Des dizaines de déclarations publiques analysées
La plainte analyse cinq années de politique migratoire européenne, dans laquelle toutes les mesures prises viseraient, selon eux, un objectif unique : dissuader ceux qui veulent rejoindre l’Europe. Omer Shatz et Juan Branco n’ont pas enquêté et n’apportent pas de nouvelles preuves à la procureure de la CPI, mais analysent des dizaines de déclarations publiques, de décisions et de rapports émanant de l’UE elle-même et de ses responsables. Ainsi, en 2014, la police européenne des frontières, Frontex, prévoyait que la fin de l’opération de sauvetage italienne »Mare Nostrum », aurait un impact tel qu’il pourrait « constituer un moyen de dissuasion pour les réseaux de facilitation et les migrants (…) compte tenu du fait que le bateau doit maintenant naviguer pendant plusieurs jours avant d’être sauvé ou intercepté ». Au début de 2015, l’opération « Triton » lancée par Frontex, censée remplacer « Mare Nostrum », visait à protéger les frontières de l’Europe, plus qu’à sauver les migrants.

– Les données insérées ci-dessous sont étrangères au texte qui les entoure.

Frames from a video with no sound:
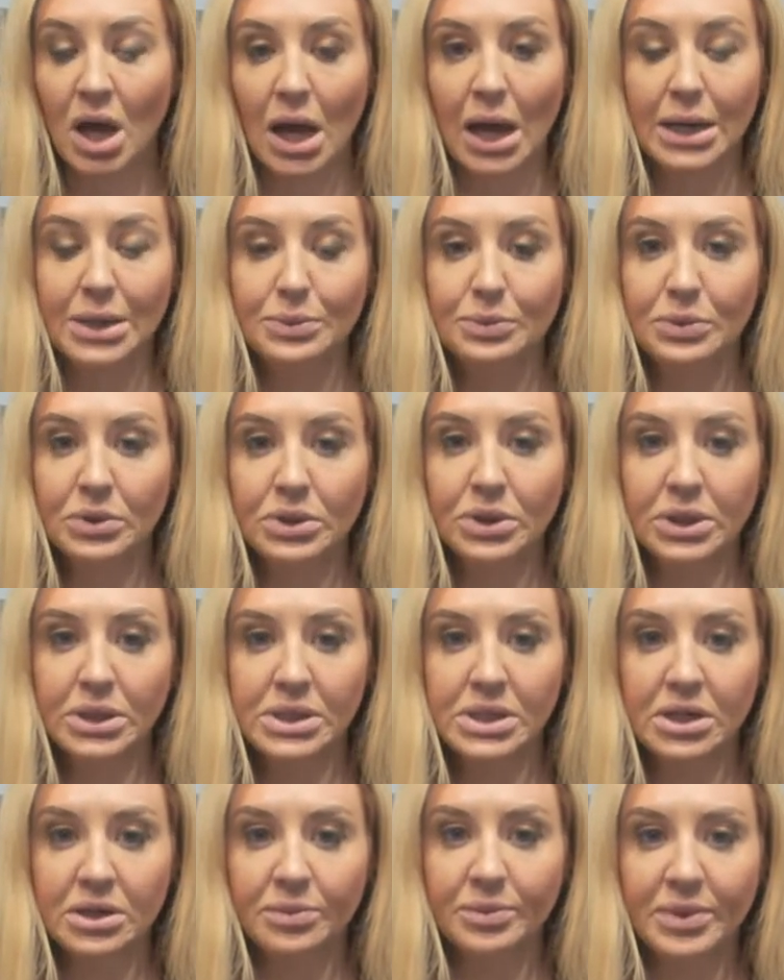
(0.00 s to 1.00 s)
I really
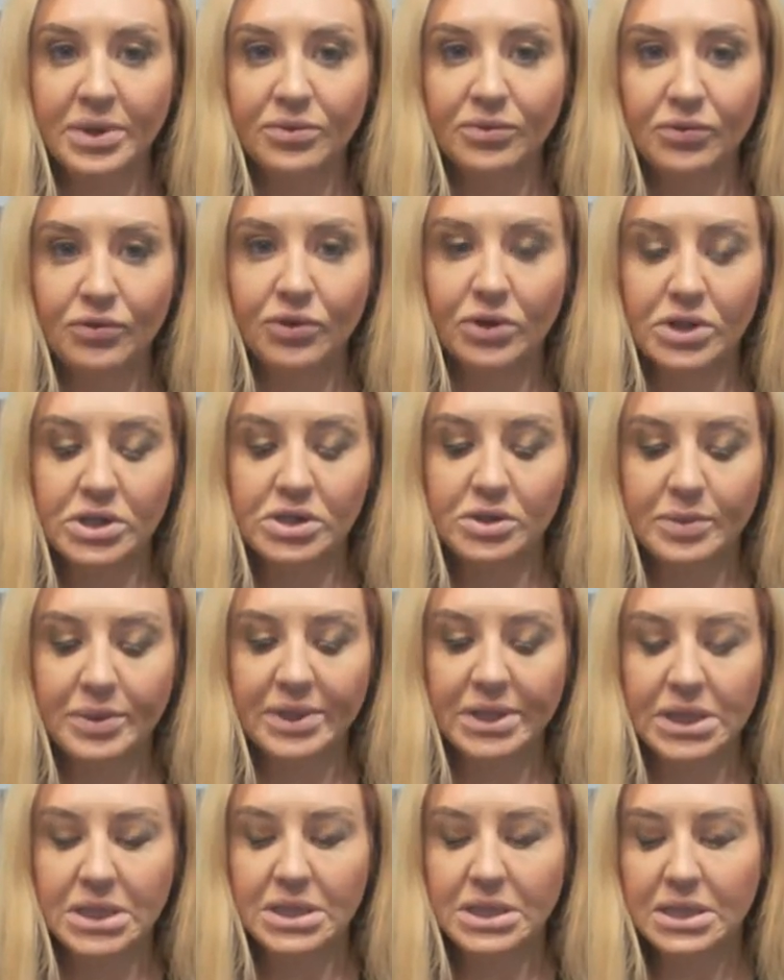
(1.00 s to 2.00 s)
didn't mean for it to be
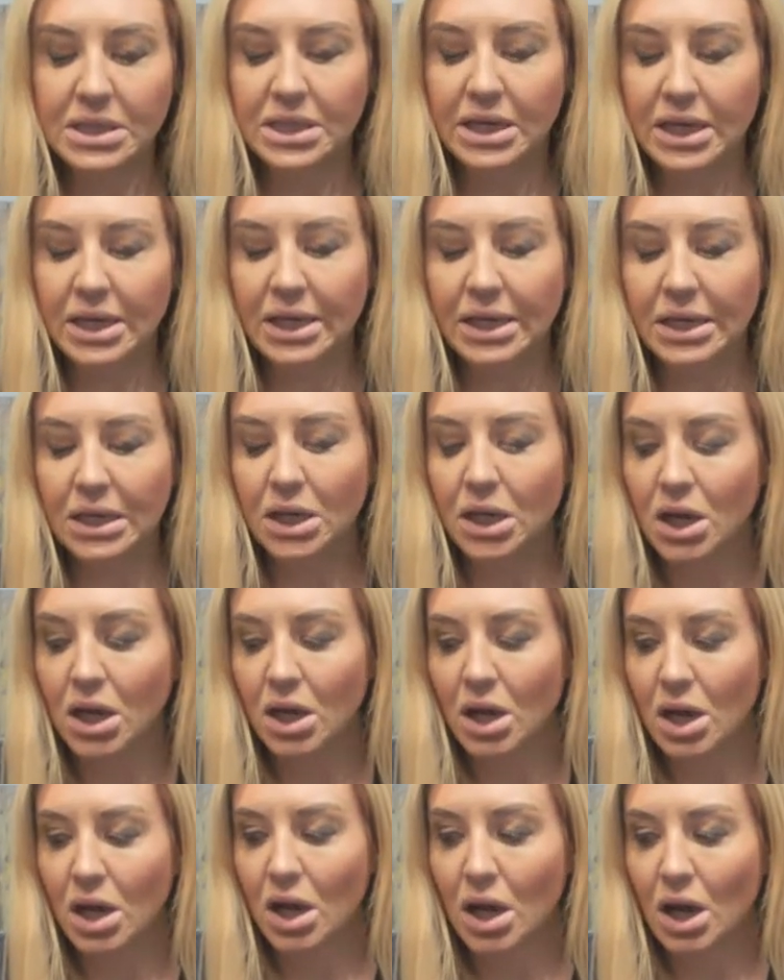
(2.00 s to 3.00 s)
this late.
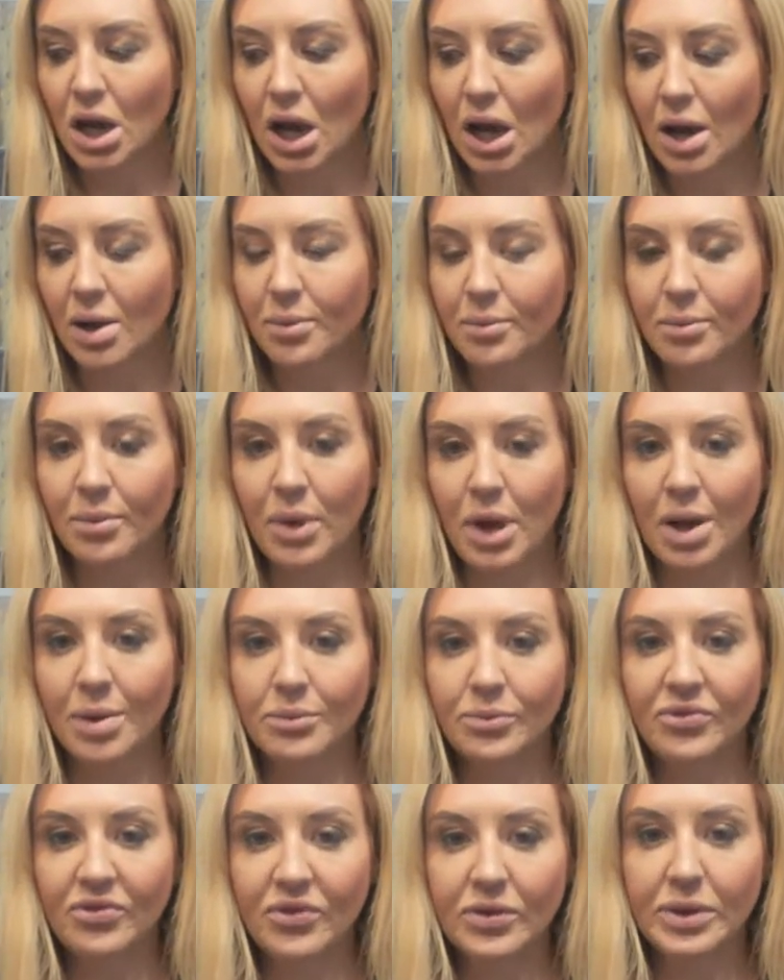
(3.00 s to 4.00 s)
I'm
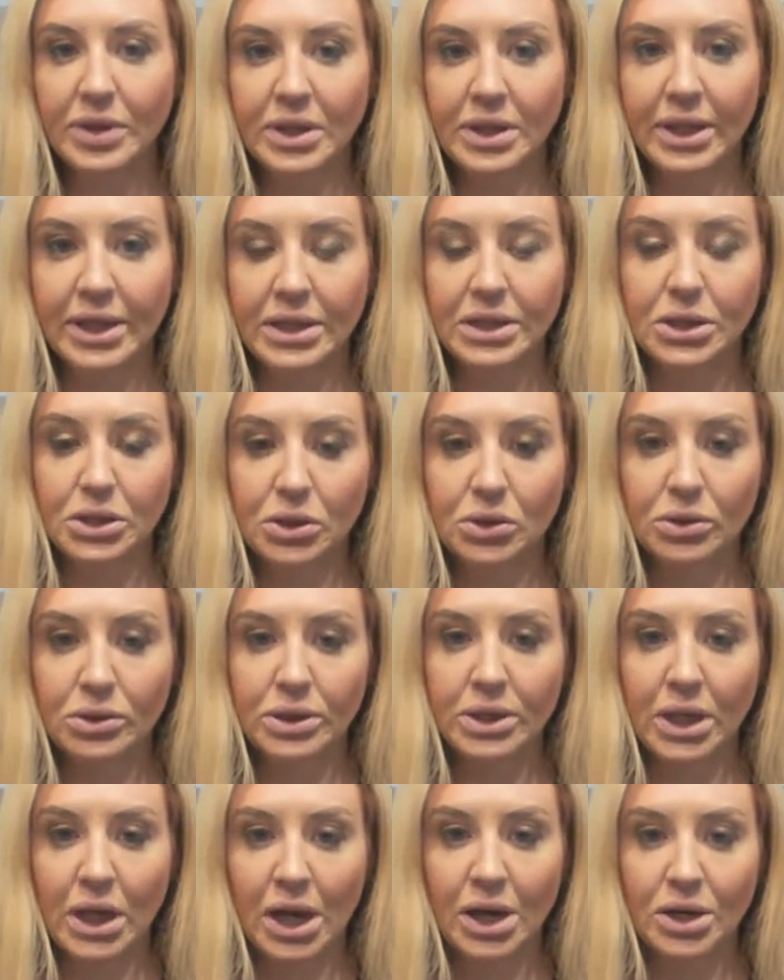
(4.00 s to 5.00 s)
I'm feeling like
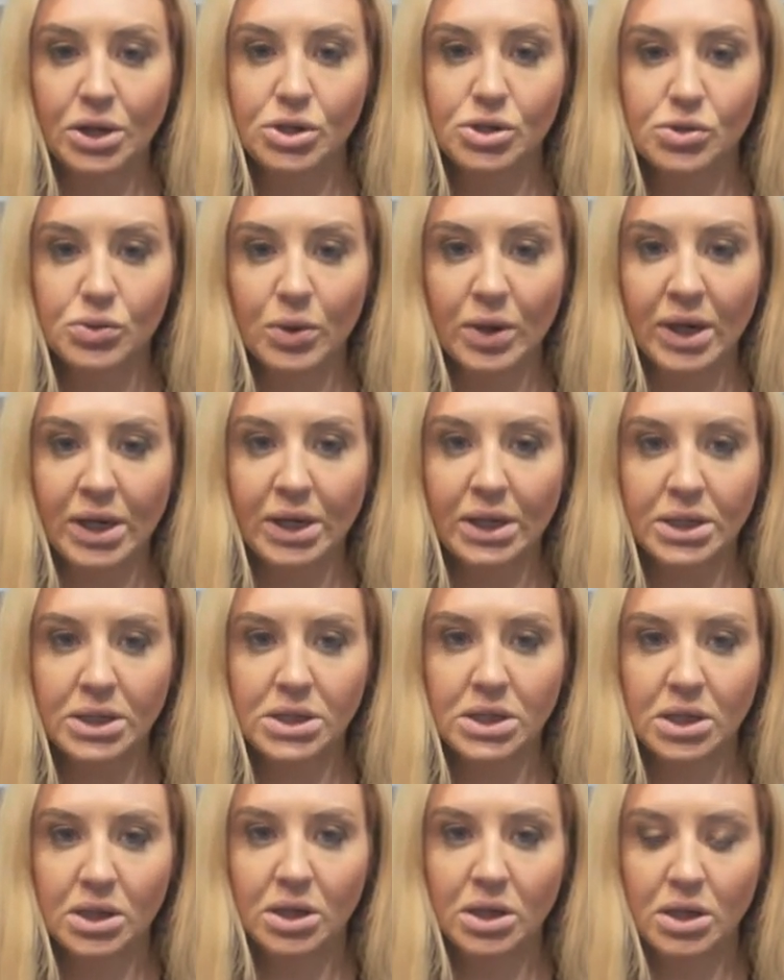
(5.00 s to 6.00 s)
literally kind of
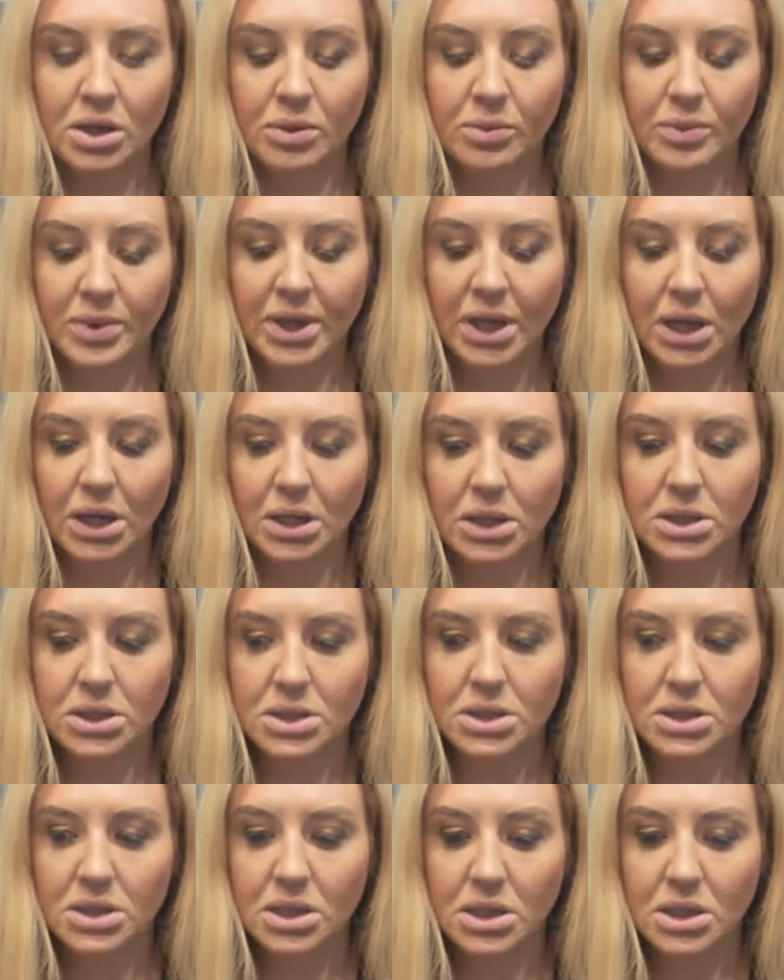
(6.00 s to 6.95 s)
drained because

Sous couvert d’aide à la reconstruction de la Libye, l’UE a décidé, en 2017, de renforcer les garde-côtes libyens. « Grâce à une combinaison complexe d’actes législatifs, de décisions administratives et d’accords formels », l’UE leur a fourni un soutien matériel – des bateaux notamment –, et les a entraînés sur les bâtiments même de l’opération militaire européenne « Sophia » et sur le sol européen, en Grèce, en Espagne, en Italie et à Malte. L’UE donne des instructions directes aux garde-côtes, « en leur fournissant des informations telles que la localisation des bateaux de migrants en détresse ».

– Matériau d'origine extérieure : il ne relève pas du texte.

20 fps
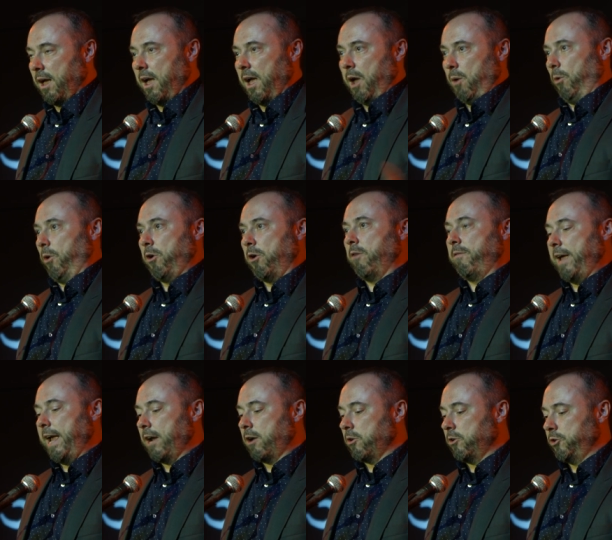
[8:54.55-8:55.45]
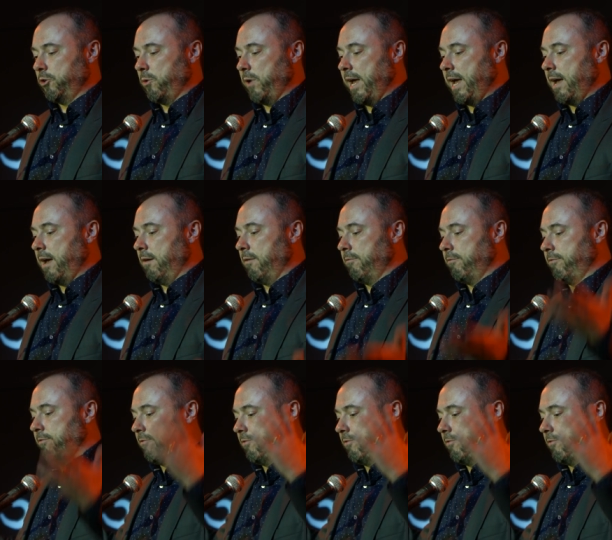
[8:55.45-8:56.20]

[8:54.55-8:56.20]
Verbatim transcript: And where you have anchors, you have.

Pour les deux avocats, en permettant le refoulement des migrants en Libye, les responsables de l’UE se seraient rendus complices « d’expulsion, de meurtre, d’emprisonnement, d’asservissement, de torture, de viol, de persécution et d’autres actes inhumains, [commis] dans des camps de détention et les centres de torture libyens ». Or, soulignent les deux avocats, les garde-côtes libyens ne sont pas tous sous le contrôle du gouvernement de Tripoli. Certains émargent aux seins de milices armées, ou nourrissent les réseaux de trafiquants. En juin 2018, un comité de l’Organisation des Nations unies (ONU) avait d’ailleurs critiqué le rôle de certains garde-côtes et ordonné des sanctions à leur encontre.
Rapports d’ONG
Les deux avocats laissent à la procureure Fatou Bensouda le soin de désigner les responsables, mais ciblent néanmoins les chefs d’Etat de l’Union européenne et les fonctionnaires de Bruxelles. La CPI, qui enquête depuis février 2011 sur les crimes commis en Libye, après en avoir été saisie par le Conseil de sécurité des Nations unies, travaille déjà sur les crimes commis contre les migrants dans les camps de détention libyens, lorsqu’ils sont en lien avec le conflit armé en cours, mais ne cible pas l’UE. Parallèlement, elle a mis sur pied un réseau d’échange de renseignements entre plusieurs agences de l’UE et certains gouvernements européens, sur la poursuite des trafiquants d’êtres humains.
La plainte destinée à la CPI vient s’ajouter aux nombreux rapports établis par des ONG et aux dénonciations répétées de responsables des Nations unies. En décembre 2018, l’ONG allemande Mission Lifeline, avait déposé un dossier devant la Cour accusant Frontex d’aider les garde-côtes libyens à localiser les embarcations de migrants. Mais « la CPI n’a jamais rien fait à ce jour, et n’a pas même répondu à notre demande, mais nous continuons néanmoins à envoyer des informations », explique Axel Steier, cofondateur de l’ONG.